Les hôpitaux de province très peu représentés
Renaud Péquignot, président du syndicat de médecins Action Praticiens Hôpital lui fait écho : « Il faut donner envie à Bercy de lâcher du lest. Les gilets jaunes ont réussi, alors les blouses blanches peuvent y arriver aussi. » Dans la salle, un neurologue reprend la balle au bond : « Si on n’arrête pas la tarification à l’activité, on perd tous notre temps. » Cette proposition-là est adoptée, mais pas la grève, ni la « journée morte » avec arrêt des blocs opératoires suggérée par quelques-uns. Trop tôt pour le jeune collectif qui veut se donner le temps de mobiliser les hôpitaux de province, encore très peu représentés, et de sensibiliser l’opinion publique.

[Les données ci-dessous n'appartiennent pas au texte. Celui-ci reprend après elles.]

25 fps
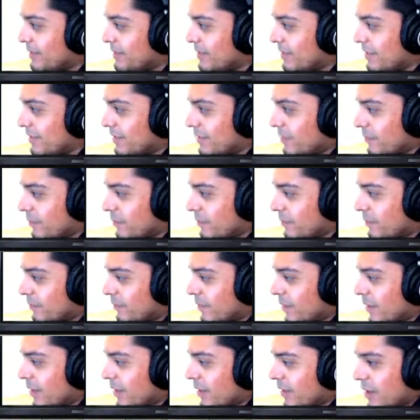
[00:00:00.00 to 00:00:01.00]
I
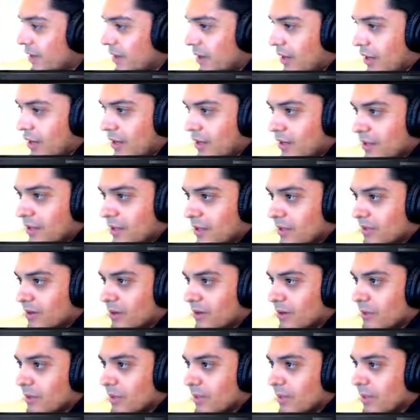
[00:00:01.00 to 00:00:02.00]
didn't think they were gonna
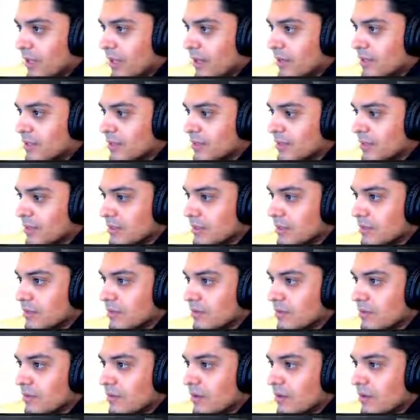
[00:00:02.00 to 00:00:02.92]
be that expensive.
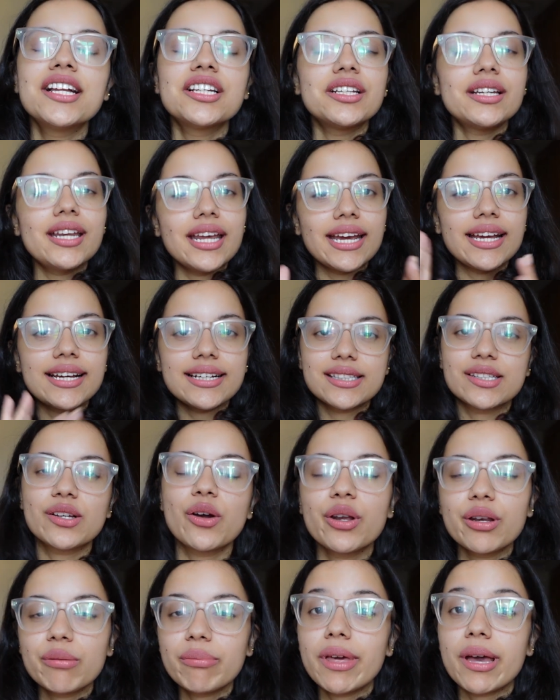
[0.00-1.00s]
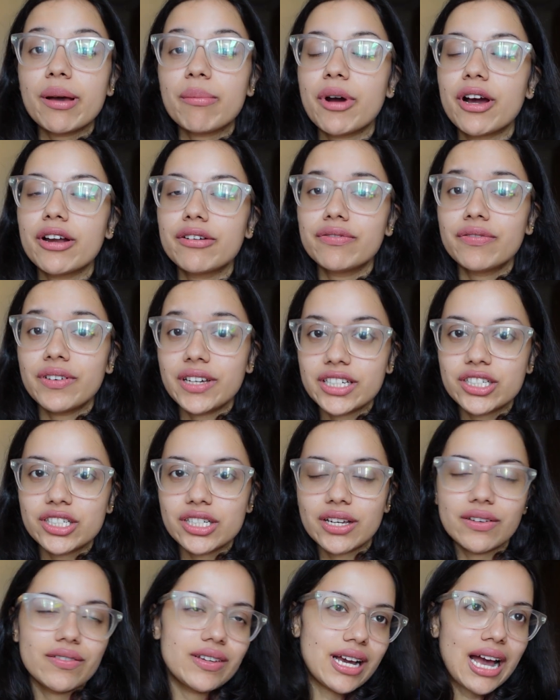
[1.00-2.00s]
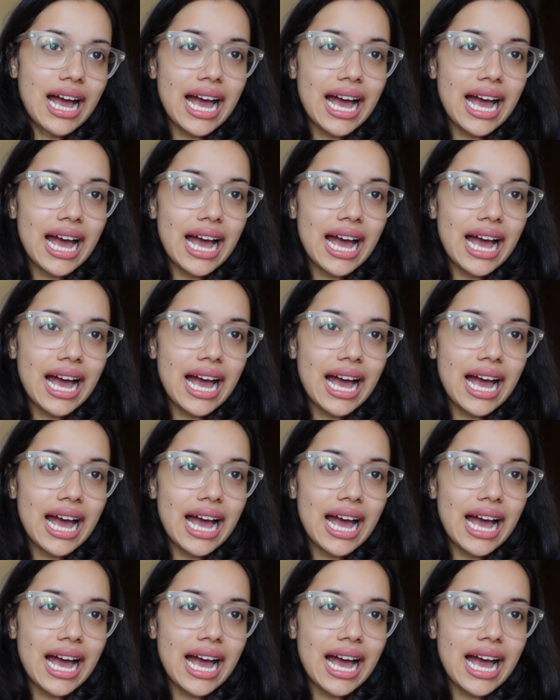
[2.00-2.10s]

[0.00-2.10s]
Today it's going to be about face shaving.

C’est donc vers une montée en puissance progressive que l’assemblée se prononce. Et décision est prise de rejoindre le collectif inter-urgences pour une journée d’action mardi. Suivra un rassemblement le 29 octobre, jour du vote en première lecture du projet de loi de financement de la sécurité sociale pour 2020, devant l’Assemblée nationale. Mais l’instant décisif sera peut-être le 14 novembre, jour fixé pour une « grande manifestation de tous les personnels et de la population ».